◆ What this task involves: Print every record exactly, but leave out the pictures.

# # # #

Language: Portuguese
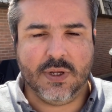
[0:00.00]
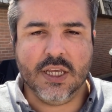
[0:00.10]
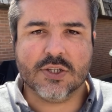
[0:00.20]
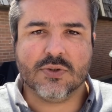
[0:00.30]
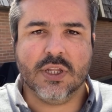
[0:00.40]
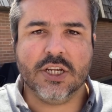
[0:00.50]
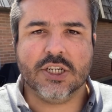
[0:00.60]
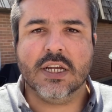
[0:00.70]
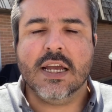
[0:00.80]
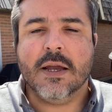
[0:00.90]
E isso
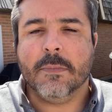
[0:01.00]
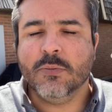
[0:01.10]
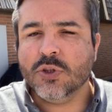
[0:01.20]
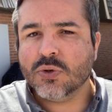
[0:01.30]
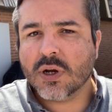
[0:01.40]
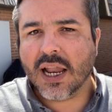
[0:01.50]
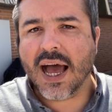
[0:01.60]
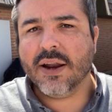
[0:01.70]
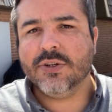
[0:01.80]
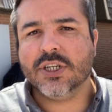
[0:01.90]
deixa muito
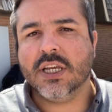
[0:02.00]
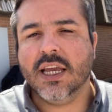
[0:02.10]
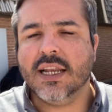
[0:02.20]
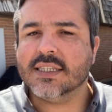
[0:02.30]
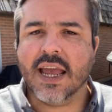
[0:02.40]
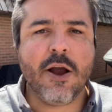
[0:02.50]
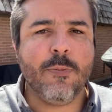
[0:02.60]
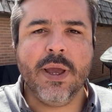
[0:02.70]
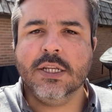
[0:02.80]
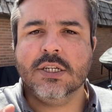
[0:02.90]
claro de que eles
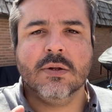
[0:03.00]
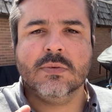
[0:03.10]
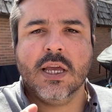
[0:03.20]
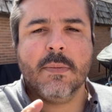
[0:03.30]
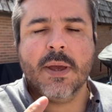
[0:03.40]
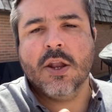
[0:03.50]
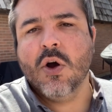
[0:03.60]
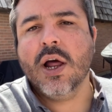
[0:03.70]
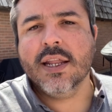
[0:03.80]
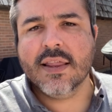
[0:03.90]
realmente não têm a
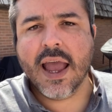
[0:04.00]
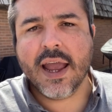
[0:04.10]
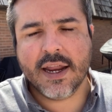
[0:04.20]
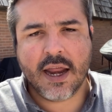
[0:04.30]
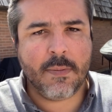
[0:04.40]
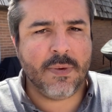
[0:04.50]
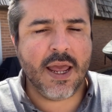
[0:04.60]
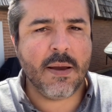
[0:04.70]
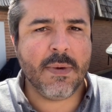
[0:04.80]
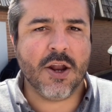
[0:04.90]
menor ideia, né,
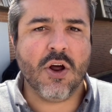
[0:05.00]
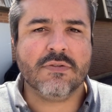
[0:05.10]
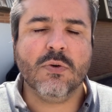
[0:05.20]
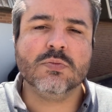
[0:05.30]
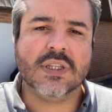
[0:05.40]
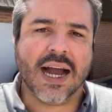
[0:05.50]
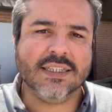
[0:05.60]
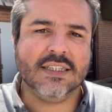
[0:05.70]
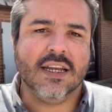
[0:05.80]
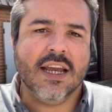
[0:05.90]
nem a menor
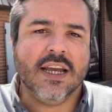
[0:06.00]
vontade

# # # #

◆ Result below:
Language: Portuguese
[0:00.00]
[0:00.10]
[0:00.20]
[0:00.30]
[0:00.40]
[0:00.50]
[0:00.60]
[0:00.70]
[0:00.80]
[0:00.90]
E isso
[0:01.00]
[0:01.10]
[0:01.20]
[0:01.30]
[0:01.40]
[0:01.50]
[0:01.60]
[0:01.70]
[0:01.80]
[0:01.90]
deixa muito
[0:02.00]
[0:02.10]
[0:02.20]
[0:02.30]
[0:02.40]
[0:02.50]
[0:02.60]
[0:02.70]
[0:02.80]
[0:02.90]
claro de que eles
[0:03.00]
[0:03.10]
[0:03.20]
[0:03.30]
[0:03.40]
[0:03.50]
[0:03.60]
[0:03.70]
[0:03.80]
[0:03.90]
realmente não têm a
[0:04.00]
[0:04.10]
[0:04.20]
[0:04.30]
[0:04.40]
[0:04.50]
[0:04.60]
[0:04.70]
[0:04.80]
[0:04.90]
menor ideia, né,
[0:05.00]
[0:05.10]
[0:05.20]
[0:05.30]
[0:05.40]
[0:05.50]
[0:05.60]
[0:05.70]
[0:05.80]
[0:05.90]
nem a menor
[0:06.00]
vontade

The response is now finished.